* **WHAT YOU WILL DO**:
The records below are to be transcribed word for word.

* **EXERCISE INPUT**:
******************************
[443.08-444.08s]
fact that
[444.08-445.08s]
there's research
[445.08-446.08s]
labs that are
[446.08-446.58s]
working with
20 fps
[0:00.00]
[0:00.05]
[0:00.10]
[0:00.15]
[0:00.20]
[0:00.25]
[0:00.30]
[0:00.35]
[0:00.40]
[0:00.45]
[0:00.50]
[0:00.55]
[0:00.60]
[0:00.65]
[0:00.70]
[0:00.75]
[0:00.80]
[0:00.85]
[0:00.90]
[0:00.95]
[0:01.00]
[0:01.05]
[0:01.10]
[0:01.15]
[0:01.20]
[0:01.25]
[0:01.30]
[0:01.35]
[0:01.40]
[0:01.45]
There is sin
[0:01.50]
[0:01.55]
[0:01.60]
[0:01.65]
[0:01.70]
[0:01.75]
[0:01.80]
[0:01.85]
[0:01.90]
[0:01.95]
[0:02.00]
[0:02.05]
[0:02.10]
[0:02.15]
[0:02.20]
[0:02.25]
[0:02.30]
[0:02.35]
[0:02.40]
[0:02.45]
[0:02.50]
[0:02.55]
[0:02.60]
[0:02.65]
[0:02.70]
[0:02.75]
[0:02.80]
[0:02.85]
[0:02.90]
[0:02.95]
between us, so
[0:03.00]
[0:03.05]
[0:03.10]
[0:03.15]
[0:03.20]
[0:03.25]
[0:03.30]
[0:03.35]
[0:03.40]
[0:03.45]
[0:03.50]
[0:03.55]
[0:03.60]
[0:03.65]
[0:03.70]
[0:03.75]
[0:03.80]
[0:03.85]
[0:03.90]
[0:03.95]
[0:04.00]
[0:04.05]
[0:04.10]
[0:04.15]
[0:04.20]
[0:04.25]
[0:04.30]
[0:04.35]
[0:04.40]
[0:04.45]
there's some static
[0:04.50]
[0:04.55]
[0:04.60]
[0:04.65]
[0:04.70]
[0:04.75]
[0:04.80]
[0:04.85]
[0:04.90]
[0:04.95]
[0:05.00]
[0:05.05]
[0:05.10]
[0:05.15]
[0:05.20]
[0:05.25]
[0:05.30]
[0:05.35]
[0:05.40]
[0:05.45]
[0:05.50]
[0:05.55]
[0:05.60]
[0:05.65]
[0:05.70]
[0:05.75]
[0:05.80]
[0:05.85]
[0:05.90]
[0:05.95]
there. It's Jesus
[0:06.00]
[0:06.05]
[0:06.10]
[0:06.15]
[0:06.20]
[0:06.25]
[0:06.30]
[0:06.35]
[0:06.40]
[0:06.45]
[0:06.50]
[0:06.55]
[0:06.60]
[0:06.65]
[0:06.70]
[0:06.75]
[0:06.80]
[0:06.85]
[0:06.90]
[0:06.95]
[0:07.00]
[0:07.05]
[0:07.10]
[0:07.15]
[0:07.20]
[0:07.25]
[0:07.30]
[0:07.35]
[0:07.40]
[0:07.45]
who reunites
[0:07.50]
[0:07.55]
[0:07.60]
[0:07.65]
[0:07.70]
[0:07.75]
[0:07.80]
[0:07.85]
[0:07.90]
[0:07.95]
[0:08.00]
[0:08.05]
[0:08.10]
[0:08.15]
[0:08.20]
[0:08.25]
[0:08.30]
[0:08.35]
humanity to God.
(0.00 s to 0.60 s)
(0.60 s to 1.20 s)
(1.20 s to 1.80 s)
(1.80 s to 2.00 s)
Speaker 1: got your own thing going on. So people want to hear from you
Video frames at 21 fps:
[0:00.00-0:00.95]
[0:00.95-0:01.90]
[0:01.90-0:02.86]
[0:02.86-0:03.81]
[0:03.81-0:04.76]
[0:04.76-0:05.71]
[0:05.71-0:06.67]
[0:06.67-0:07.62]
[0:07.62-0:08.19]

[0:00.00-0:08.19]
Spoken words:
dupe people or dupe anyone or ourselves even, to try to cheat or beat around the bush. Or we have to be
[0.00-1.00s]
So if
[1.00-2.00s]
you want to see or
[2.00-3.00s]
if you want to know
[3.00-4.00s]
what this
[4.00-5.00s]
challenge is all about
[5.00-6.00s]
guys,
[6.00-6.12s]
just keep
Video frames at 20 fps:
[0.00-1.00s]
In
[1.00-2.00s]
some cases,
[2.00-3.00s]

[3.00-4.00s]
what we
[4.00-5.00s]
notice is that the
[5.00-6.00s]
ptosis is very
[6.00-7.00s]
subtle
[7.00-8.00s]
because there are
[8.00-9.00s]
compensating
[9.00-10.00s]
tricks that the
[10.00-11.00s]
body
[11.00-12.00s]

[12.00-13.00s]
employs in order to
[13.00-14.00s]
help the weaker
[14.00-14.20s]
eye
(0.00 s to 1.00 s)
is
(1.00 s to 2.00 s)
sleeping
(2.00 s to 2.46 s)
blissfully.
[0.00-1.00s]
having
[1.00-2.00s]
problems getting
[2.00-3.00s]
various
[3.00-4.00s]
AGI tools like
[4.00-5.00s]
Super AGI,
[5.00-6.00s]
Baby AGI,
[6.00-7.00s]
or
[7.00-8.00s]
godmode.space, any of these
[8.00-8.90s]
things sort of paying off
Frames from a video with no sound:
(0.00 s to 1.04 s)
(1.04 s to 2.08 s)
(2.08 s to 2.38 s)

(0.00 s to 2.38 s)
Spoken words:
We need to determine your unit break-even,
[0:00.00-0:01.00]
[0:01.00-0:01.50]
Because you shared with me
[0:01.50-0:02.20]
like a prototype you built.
******************************
* **EXERCISE ANSWER**:
[443.08-444.08s]
fact that
[444.08-445.08s]
there's research
[445.08-446.08s]
labs that are
[446.08-446.58s]
working with
20 fps
[0:00.00]
[0:00.05]
[0:00.10]
[0:00.15]
[0:00.20]
[0:00.25]
[0:00.30]
[0:00.35]
[0:00.40]
[0:00.45]
[0:00.50]
[0:00.55]
[0:00.60]
[0:00.65]
[0:00.70]
[0:00.75]
[0:00.80]
[0:00.85]
[0:00.90]
[0:00.95]
[0:01.00]
[0:01.05]
[0:01.10]
[0:01.15]
[0:01.20]
[0:01.25]
[0:01.30]
[0:01.35]
[0:01.40]
[0:01.45]
There is sin
[0:01.50]
[0:01.55]
[0:01.60]
[0:01.65]
[0:01.70]
[0:01.75]
[0:01.80]
[0:01.85]
[0:01.90]
[0:01.95]
[0:02.00]
[0:02.05]
[0:02.10]
[0:02.15]
[0:02.20]
[0:02.25]
[0:02.30]
[0:02.35]
[0:02.40]
[0:02.45]
[0:02.50]
[0:02.55]
[0:02.60]
[0:02.65]
[0:02.70]
[0:02.75]
[0:02.80]
[0:02.85]
[0:02.90]
[0:02.95]
between us, so
[0:03.00]
[0:03.05]
[0:03.10]
[0:03.15]
[0:03.20]
[0:03.25]
[0:03.30]
[0:03.35]
[0:03.40]
[0:03.45]
[0:03.50]
[0:03.55]
[0:03.60]
[0:03.65]
[0:03.70]
[0:03.75]
[0:03.80]
[0:03.85]
[0:03.90]
[0:03.95]
[0:04.00]
[0:04.05]
[0:04.10]
[0:04.15]
[0:04.20]
[0:04.25]
[0:04.30]
[0:04.35]
[0:04.40]
[0:04.45]
there's some static
[0:04.50]
[0:04.55]
[0:04.60]
[0:04.65]
[0:04.70]
[0:04.75]
[0:04.80]
[0:04.85]
[0:04.90]
[0:04.95]
[0:05.00]
[0:05.05]
[0:05.10]
[0:05.15]
[0:05.20]
[0:05.25]
[0:05.30]
[0:05.35]
[0:05.40]
[0:05.45]
[0:05.50]
[0:05.55]
[0:05.60]
[0:05.65]
[0:05.70]
[0:05.75]
[0:05.80]
[0:05.85]
[0:05.90]
[0:05.95]
there. It's Jesus
[0:06.00]
[0:06.05]
[0:06.10]
[0:06.15]
[0:06.20]
[0:06.25]
[0:06.30]
[0:06.35]
[0:06.40]
[0:06.45]
[0:06.50]
[0:06.55]
[0:06.60]
[0:06.65]
[0:06.70]
[0:06.75]
[0:06.80]
[0:06.85]
[0:06.90]
[0:06.95]
[0:07.00]
[0:07.05]
[0:07.10]
[0:07.15]
[0:07.20]
[0:07.25]
[0:07.30]
[0:07.35]
[0:07.40]
[0:07.45]
who reunites
[0:07.50]
[0:07.55]
[0:07.60]
[0:07.65]
[0:07.70]
[0:07.75]
[0:07.80]
[0:07.85]
[0:07.90]
[0:07.95]
[0:08.00]
[0:08.05]
[0:08.10]
[0:08.15]
[0:08.20]
[0:08.25]
[0:08.30]
[0:08.35]
humanity to God.
(0.00 s to 0.60 s)
(0.60 s to 1.20 s)
(1.20 s to 1.80 s)
(1.80 s to 2.00 s)
Speaker 1: got your own thing going on. So people want to hear from you
Video frames at 21 fps:
[0:00.00-0:00.95]
[0:00.95-0:01.90]
[0:01.90-0:02.86]
[0:02.86-0:03.81]
[0:03.81-0:04.76]
[0:04.76-0:05.71]
[0:05.71-0:06.67]
[0:06.67-0:07.62]
[0:07.62-0:08.19]

[0:00.00-0:08.19]
Spoken words:
dupe people or dupe anyone or ourselves even, to try to cheat or beat around the bush. Or we have to be
[0.00-1.00s]
So if
[1.00-2.00s]
you want to see or
[2.00-3.00s]
if you want to know
[3.00-4.00s]
what this
[4.00-5.00s]
challenge is all about
[5.00-6.00s]
guys,
[6.00-6.12s]
just keep
Video frames at 20 fps:
[0.00-1.00s]
In
[1.00-2.00s]
some cases,
[2.00-3.00s]

[3.00-4.00s]
what we
[4.00-5.00s]
notice is that the
[5.00-6.00s]
ptosis is very
[6.00-7.00s]
subtle
[7.00-8.00s]
because there are
[8.00-9.00s]
compensating
[9.00-10.00s]
tricks that the
[10.00-11.00s]
body
[11.00-12.00s]

[12.00-13.00s]
employs in order to
[13.00-14.00s]
help the weaker
[14.00-14.20s]
eye
(0.00 s to 1.00 s)
is
(1.00 s to 2.00 s)
sleeping
(2.00 s to 2.46 s)
blissfully.
[0.00-1.00s]
having
[1.00-2.00s]
problems getting
[2.00-3.00s]
various
[3.00-4.00s]
AGI tools like
[4.00-5.00s]
Super AGI,
[5.00-6.00s]
Baby AGI,
[6.00-7.00s]
or
[7.00-8.00s]
godmode.space, any of these
[8.00-8.90s]
things sort of paying off
Frames from a video with no sound:
(0.00 s to 1.04 s)
(1.04 s to 2.08 s)
(2.08 s to 2.38 s)

(0.00 s to 2.38 s)
Spoken words:
We need to determine your unit break-even,
[0:00.00-0:01.00]
[0:01.00-0:01.50]
Because you shared with me
[0:01.50-0:02.20]
like a prototype you built.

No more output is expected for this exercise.